In announcing the deal for Blue Nile, Signet noted the latter’s “attractive customer demographic that is younger, more affluent, and ethnically diverse which will broaden our customer acquisition funnel.”
Signet Jewelers is the world’s largest retailer of diamond jewelry, with brands in the US, UK and Canada.
Blue Nile is the world’s leading online diamond jeweler for engagement and wedding rings.
Signet CEO Virginia Drosos praised Blue Nile’s online experience and said the acquisition would help Signet expand customer choice, build new capabilities and reap unspecified “meaningful operating synergies.”
Asked about the rationale behind this acquisition, the Signet CEO says: “Almost a year and a half ago, we had an inventor day that announced phase two of our transformation, the ‘Inspiring Brilliance’ strategy. We had four ‘where to plays’ that, we thought, if we invested disproportionate effort, we could deliver great value to our shareholders and great value to our customers.
Those were: winning in big businesses, especially bridal; leading digital commerce; accelerating our growth in services (i.e., ear piercing, jewelry repair); and expanding the mid-market in which we play.

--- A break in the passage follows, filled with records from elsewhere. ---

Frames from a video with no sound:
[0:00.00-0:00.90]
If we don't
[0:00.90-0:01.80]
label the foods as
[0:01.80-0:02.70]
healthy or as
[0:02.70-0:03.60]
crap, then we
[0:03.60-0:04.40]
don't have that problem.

Blue Nile really checks three of those boxes, and we think the fourth one (services) is one we can bring to Blue Nile. We have done extensive research. They are very strong in the bridal business. They have the number one awareness (among online jewelry retailers). They have very strong brand equity. They are considered by customers to offer good value. They are an authority in bridal jewelry. So they are great fit from that standpoint.”

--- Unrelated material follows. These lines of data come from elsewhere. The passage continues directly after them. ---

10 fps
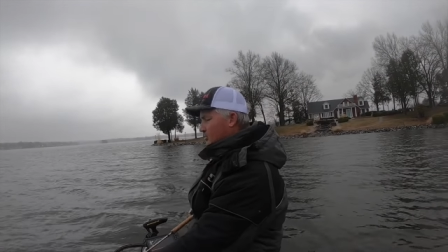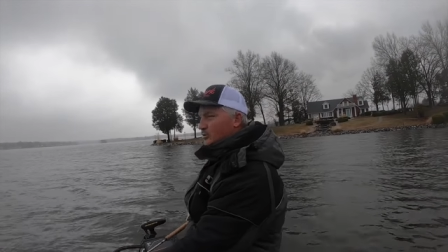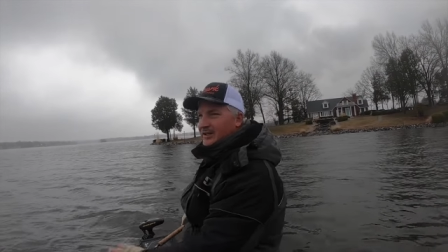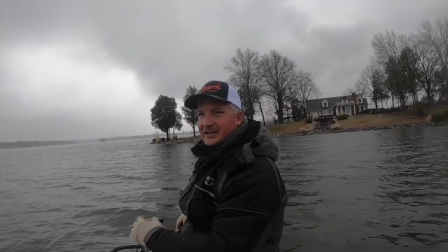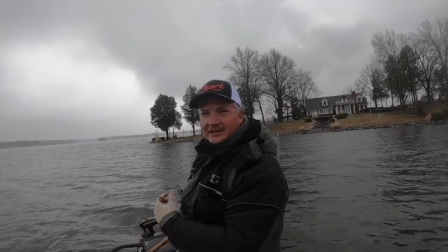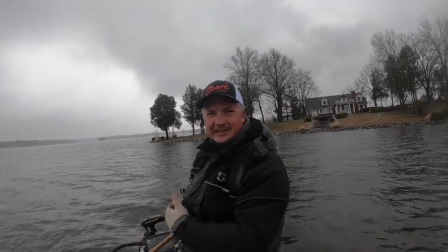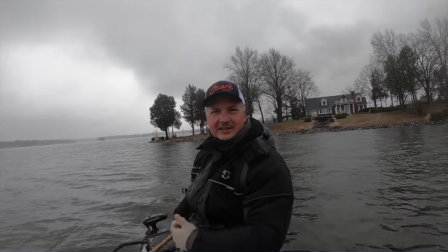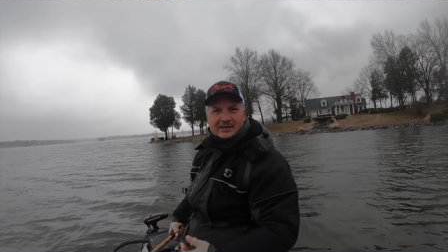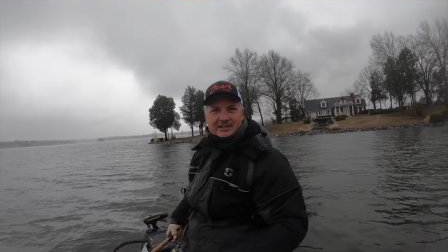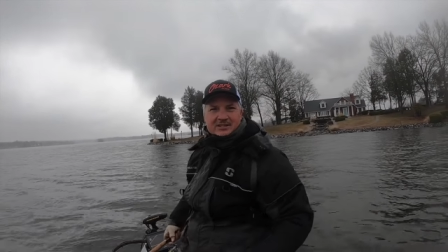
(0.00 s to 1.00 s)
do get a
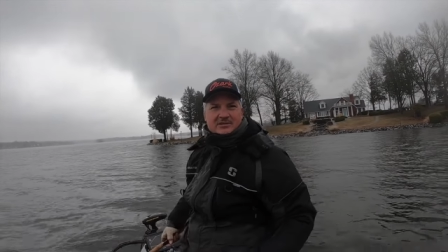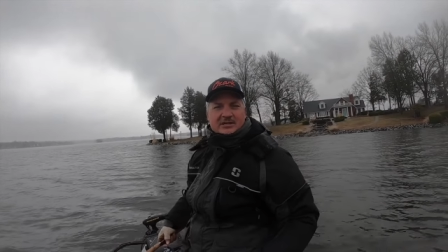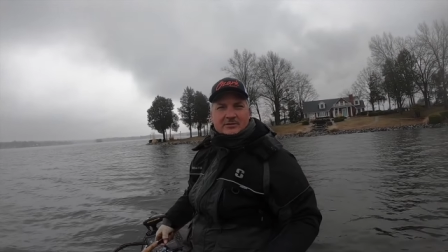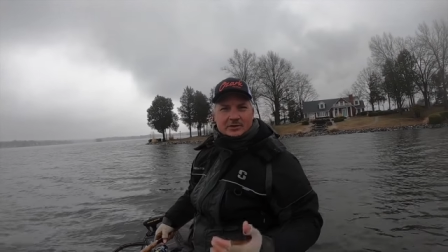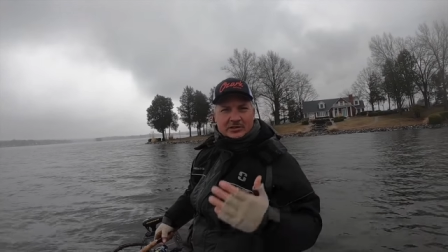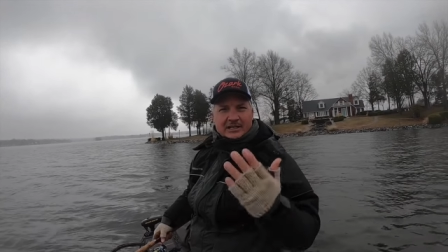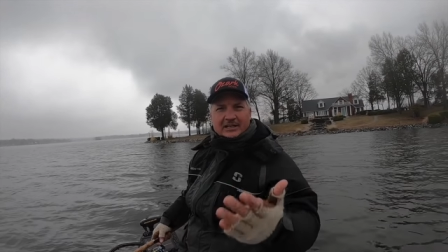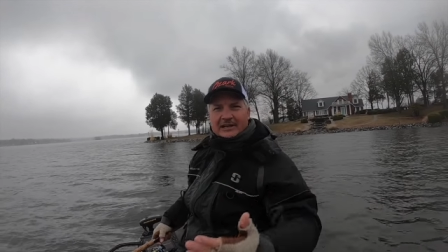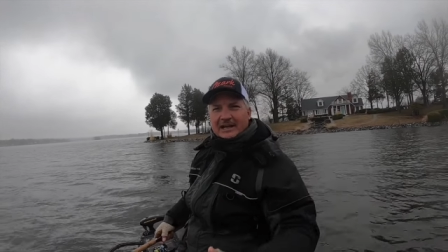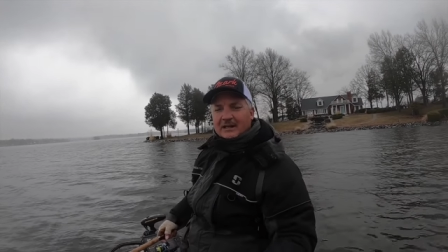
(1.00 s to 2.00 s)
glare on these screens when you're
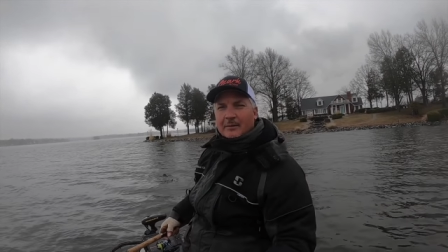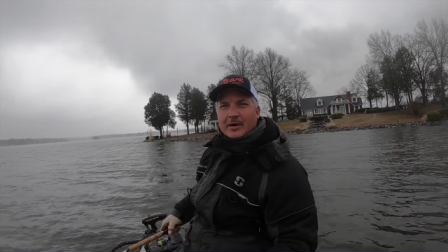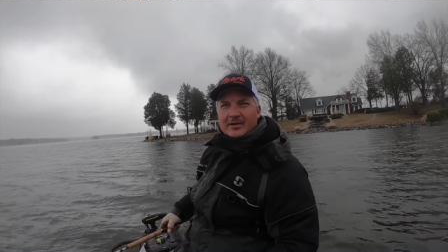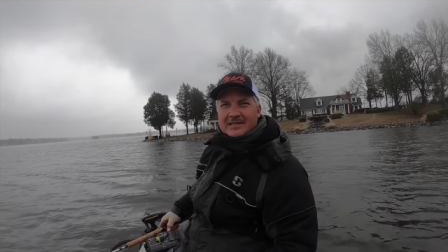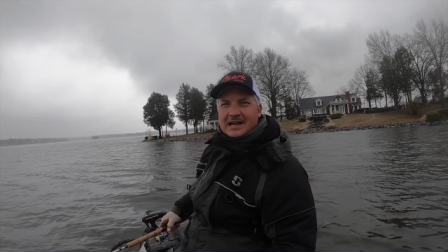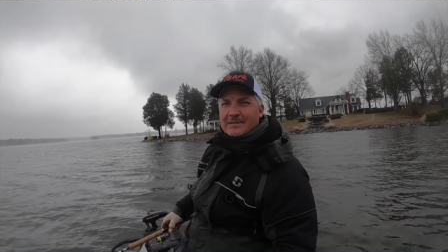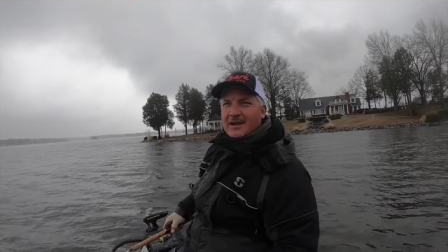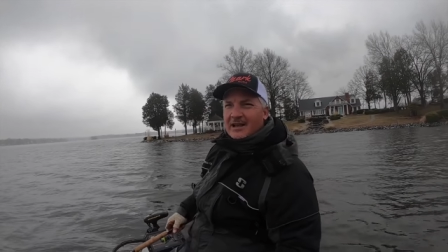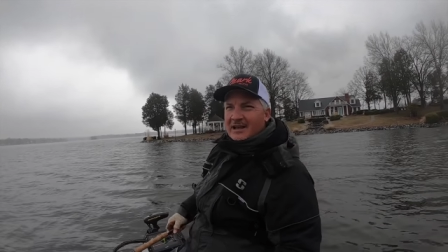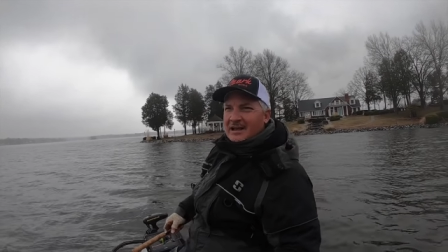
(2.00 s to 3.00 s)
staring down them all the time.
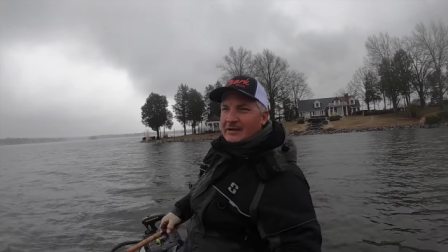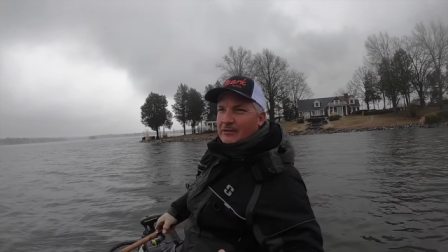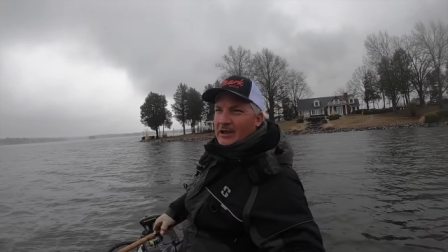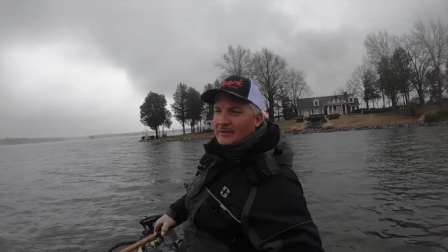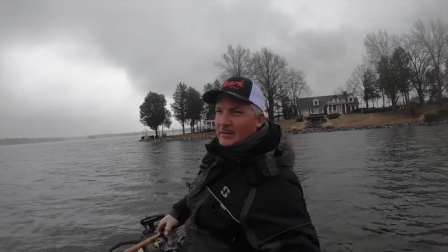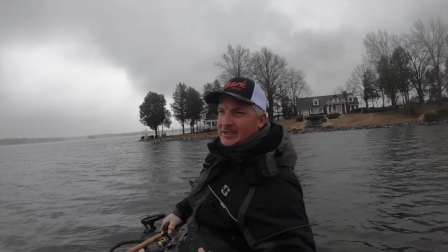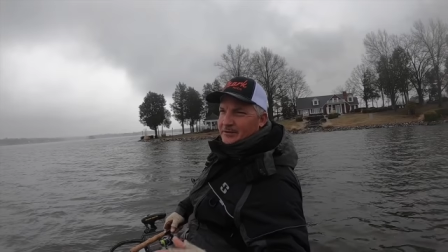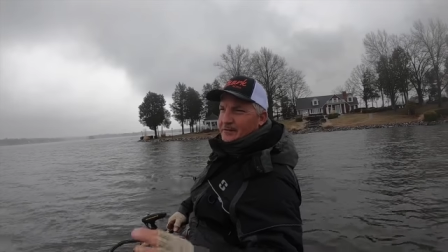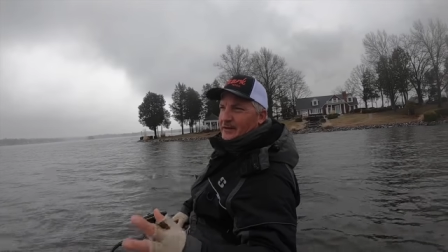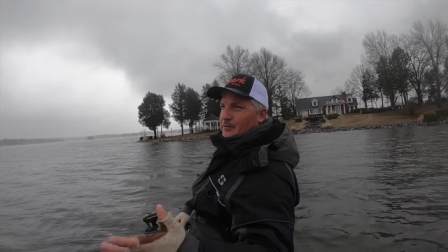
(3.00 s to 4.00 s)
If you have a bunch
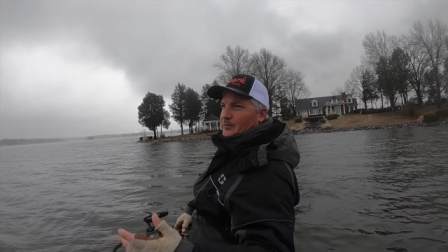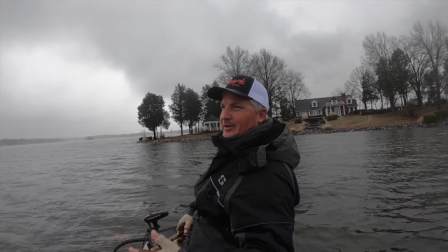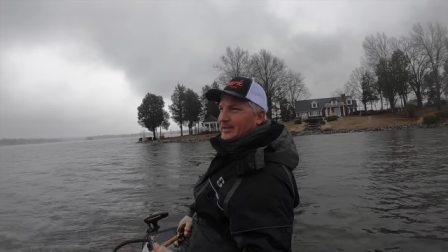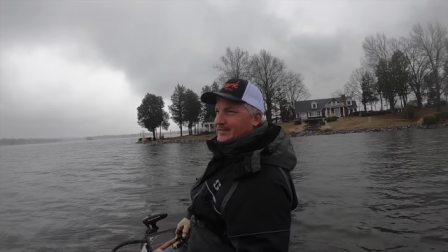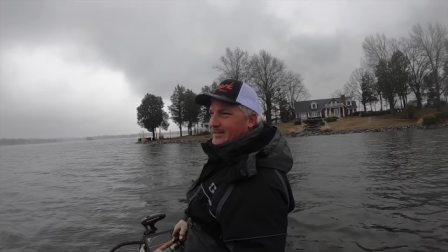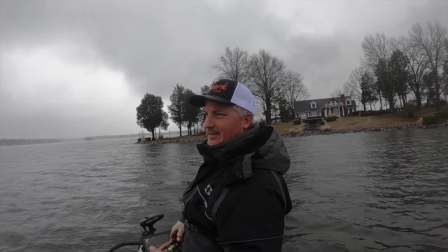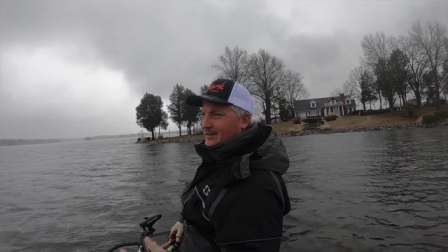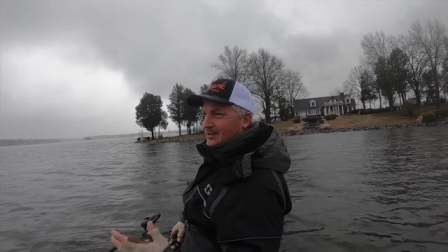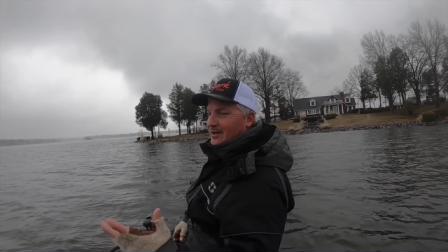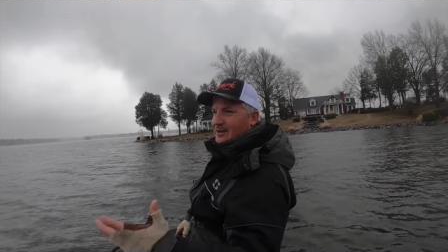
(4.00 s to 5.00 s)
of fingerprints
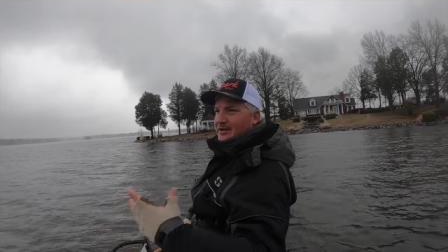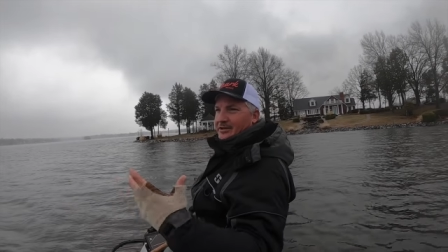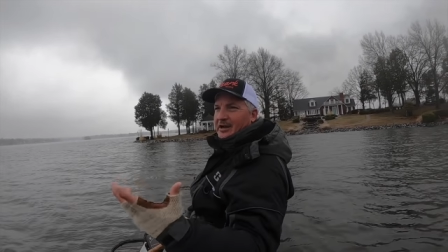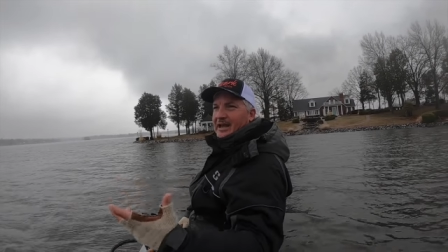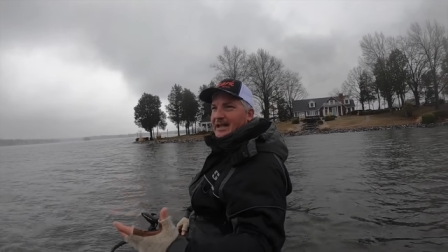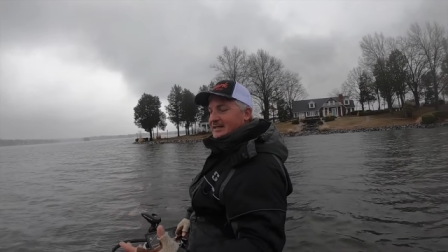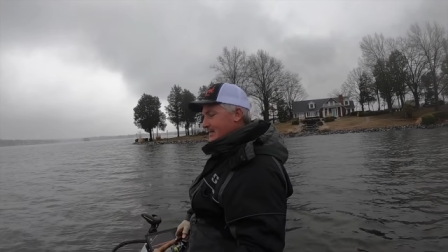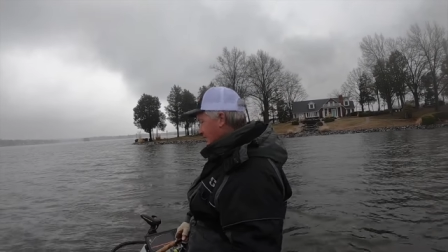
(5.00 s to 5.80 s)
and guck on your hands,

Did Signet acquire Blue Nile at a discount?
Some analysts say that perhaps it’s fitting that Blue Nile, the site that popularized discount diamonds, was sold at a discount.
In 2017, Bain Capital, along with Bow Street and Adama Partners, took the then-public e-tailer private for $500 million. In June, Blue Nile filed for an IPO, with a valuation of $873 million.
But this week, Signet snatched it up for $360 million in cash—slightly more than it paid for James Allen/R2Net ($328 million), and less than it paid for 21-store chain Diamonds Direct ($490 million).
Why so cheap? First, Bain was “eager to cash out,” according to CNBC. Most private equity firms hold companies for about five years; Blue Nile was purchased in 2017, so this sale was more or less on schedule.
Blue Nile contemplated an IPO in 2018, but decided against it. Its June IPO involved a merger with a SPAC (special purpose acquisition company). As the market for SPACs has cooled considerably, it’s perhaps not surprising that Blue Nile opted for the safer route of selling to Signet.
Having identified online as a focus area, Signet is following its traditional playbook: growth through acquisition. A former exec once told me it’s looked at buying almost every jeweler out there, even Tiffany.
According to CNBC, Signet “approached Blue Nile last year about an acquisition.” A deal may not have worked out then. Here, one came together rather quickly: Signet first applied for regulatory approval in early July, three weeks after Blue Nile filed for its IPO.
If this deal goes through, Signet will have eight U.S. banners: Kay, Jared, Zales, Piercing Pagoda, James Allen, Rocksbox, Diamonds Direct, and Blue Nile. That’s quite a change for a company that, just a decade ago, had two.
James Allen, Blue Nile, and Diamonds Direct, and Jared are very different businesses with similar models: They target men, sell “accessible luxury,” and have built their business on engagement rings (though Jared’s positioning has fluctuated). They have traditionally seen one another as rivals, particularly James Allen and Blue Nile, and Jared and Diamonds Direct.
Signet CEO Gina Drosos notes that Blue Nile’s customers are younger and more affluent than standard Signet shoppers. The e-tailer regularly sells diamonds for $100,000 or more.
In recent years, Blue Nile’s main engine of growth has been its 21 showrooms, clustered in the usual dot-com hot spots: coastal cities and large metros like Chicago and Detroit. Diamonds Direct, which Signet purchased last year, also has 21 stores, but they have large footprints and are mostly located in midsize Midwestern and Southern cities, like New Orleans and Cleveland. They overlap in four cities: Tysons, Va.; Charlotte, N.C.; and Houston and Austin, Texas.
One could see how Blue Nile and Diamonds Direct—the two highest-end businesses—might complement each other, but where do Jared and James Allen, which have done mash-ups, fit?
Down the line, we may see these names consolidate. Signet has a long history of buying established businesses, like Marks & Morgan, retaining those names for a while, then transitioning them to its core banners. There are a lot of puzzle pieces here, and it’s not clear how – and if -t hey’ll fit together.